# [Exercise objective]
From start to end, write out the following data exactly, apart from its images.

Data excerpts
* * *
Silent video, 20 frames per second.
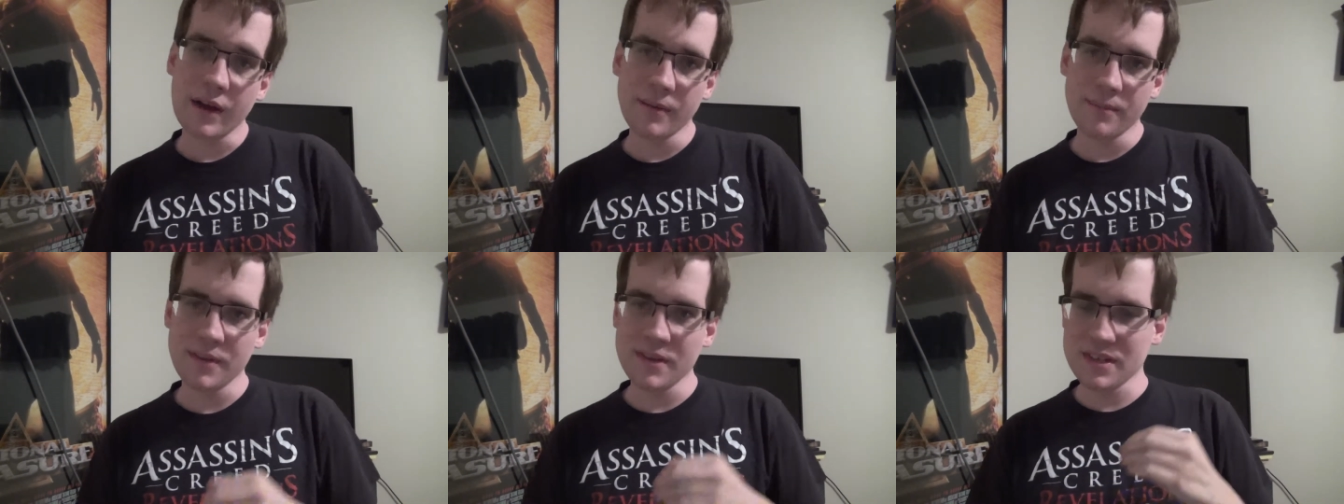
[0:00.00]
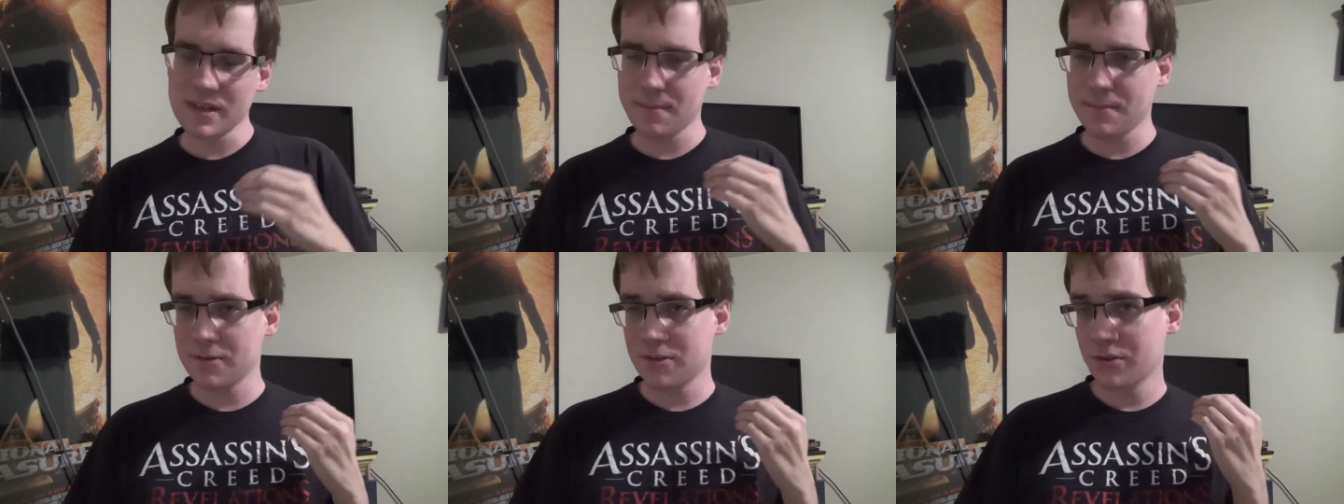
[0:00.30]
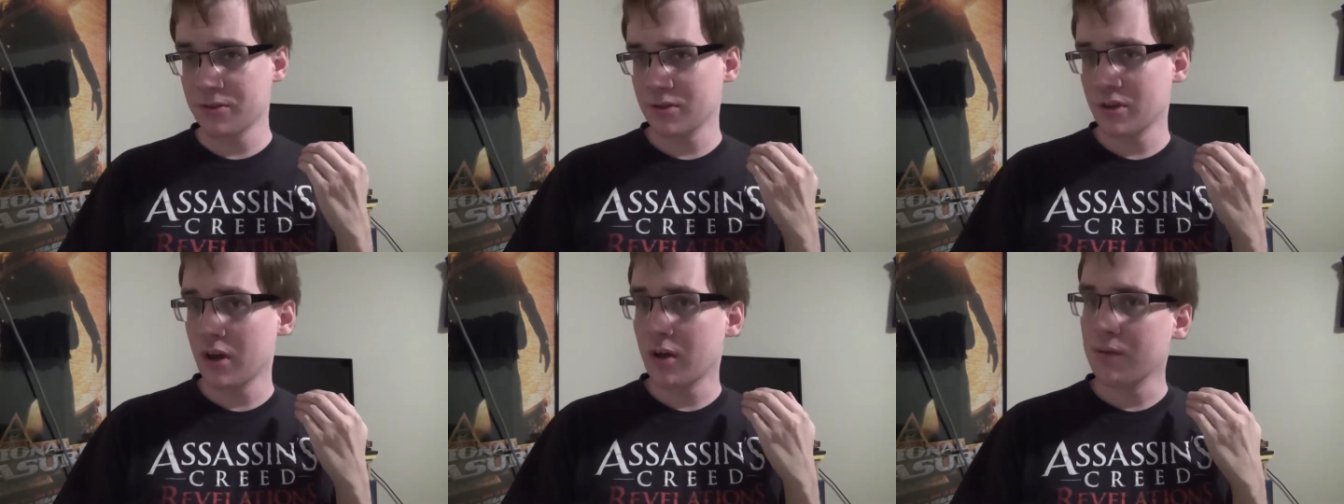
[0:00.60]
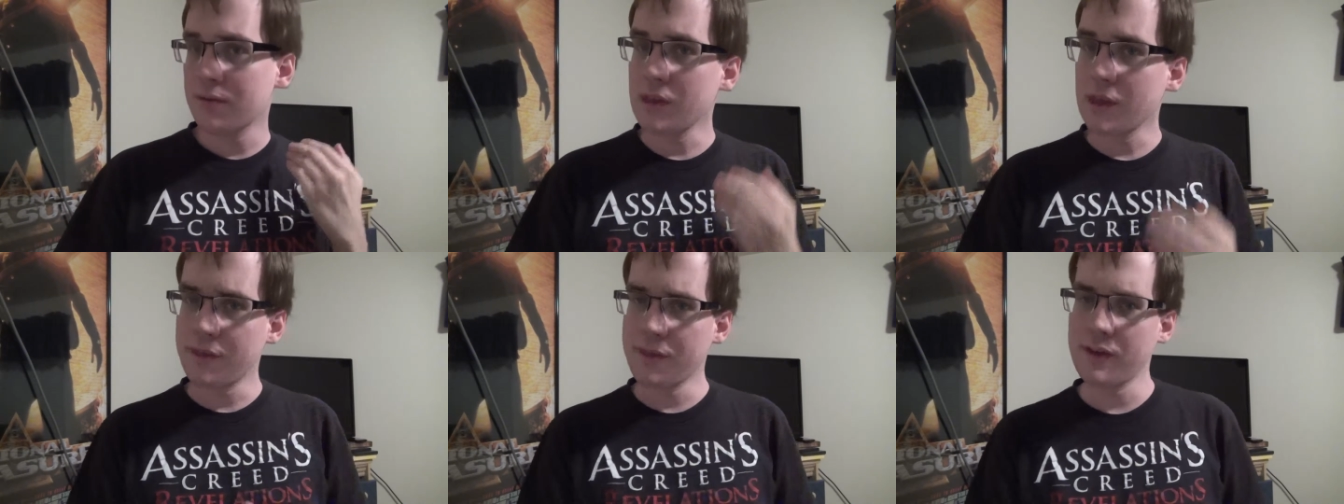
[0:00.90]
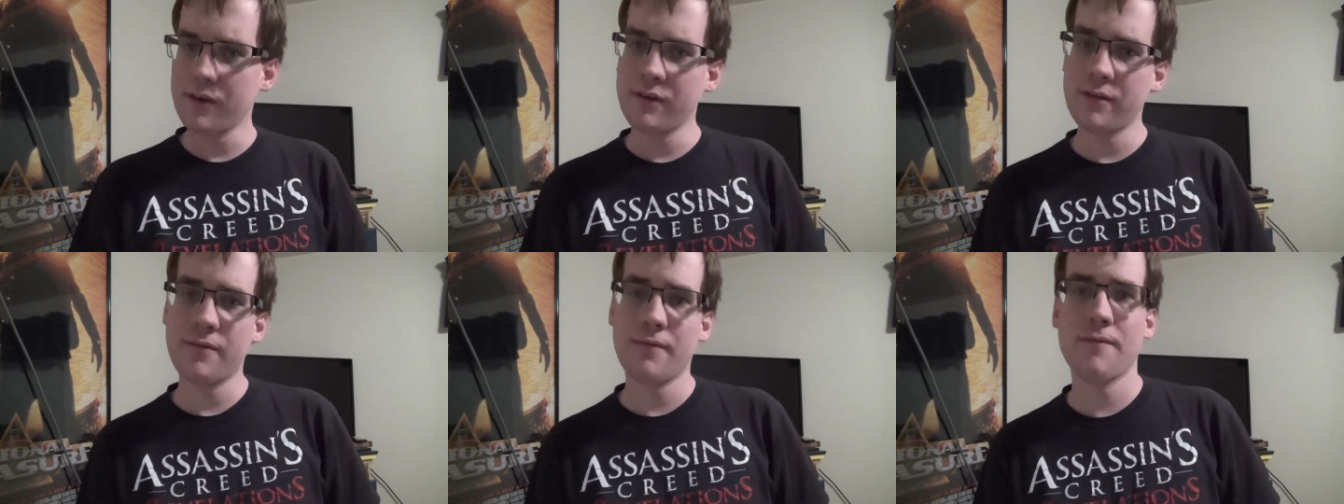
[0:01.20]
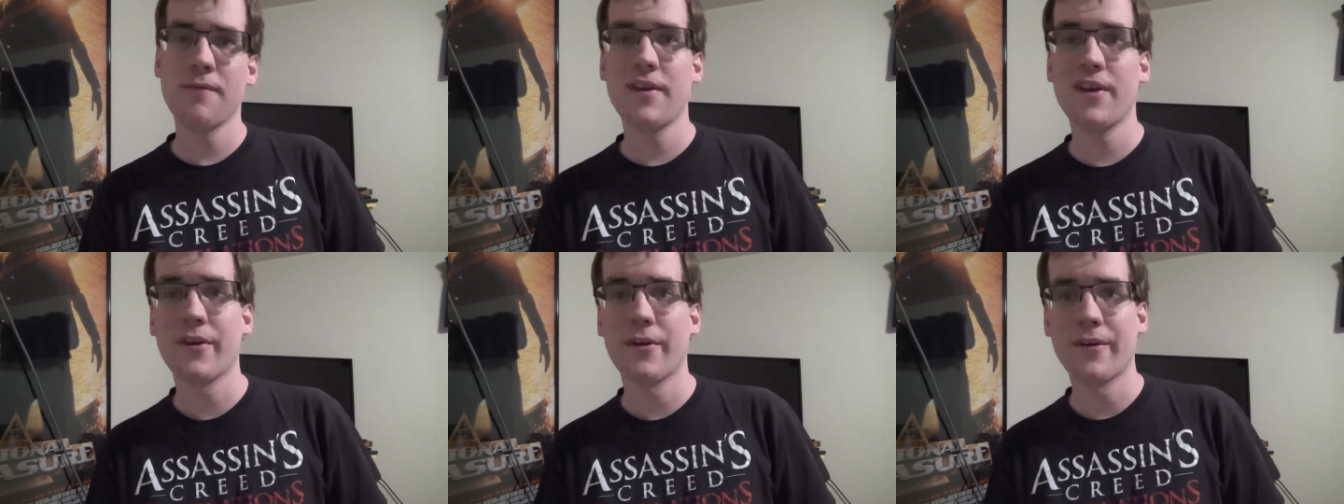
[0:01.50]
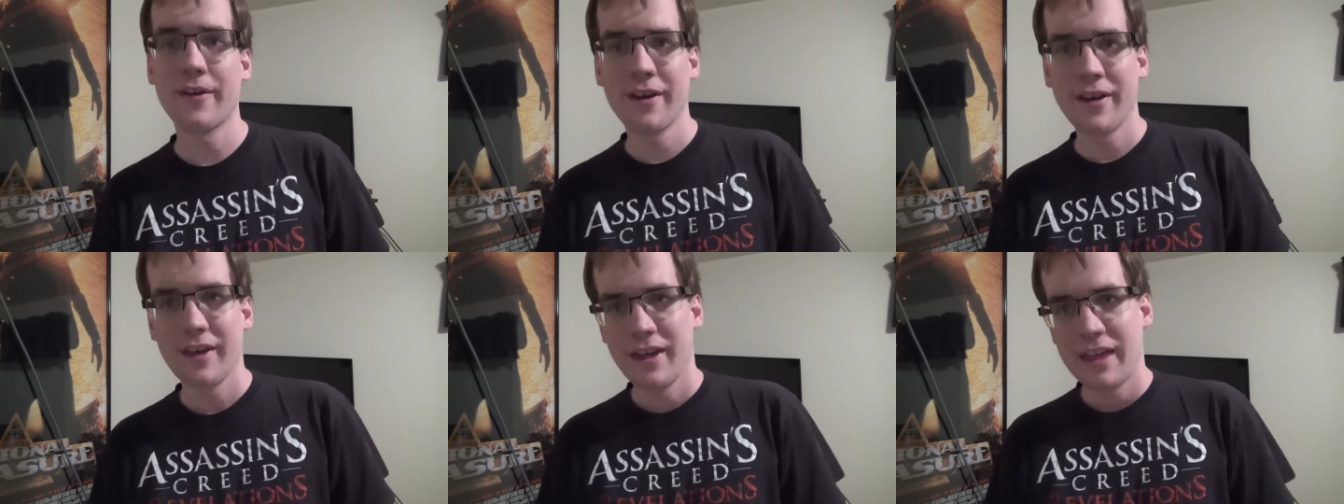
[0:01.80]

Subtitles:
This episode's called Nothing to Fear,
* * *
# [Response to the task]
Silent video, 20 frames per second.
[0:00.00]
[0:00.30]
[0:00.60]
[0:00.90]
[0:01.20]
[0:01.50]
[0:01.80]

Subtitles:
This episode's called Nothing to Fear,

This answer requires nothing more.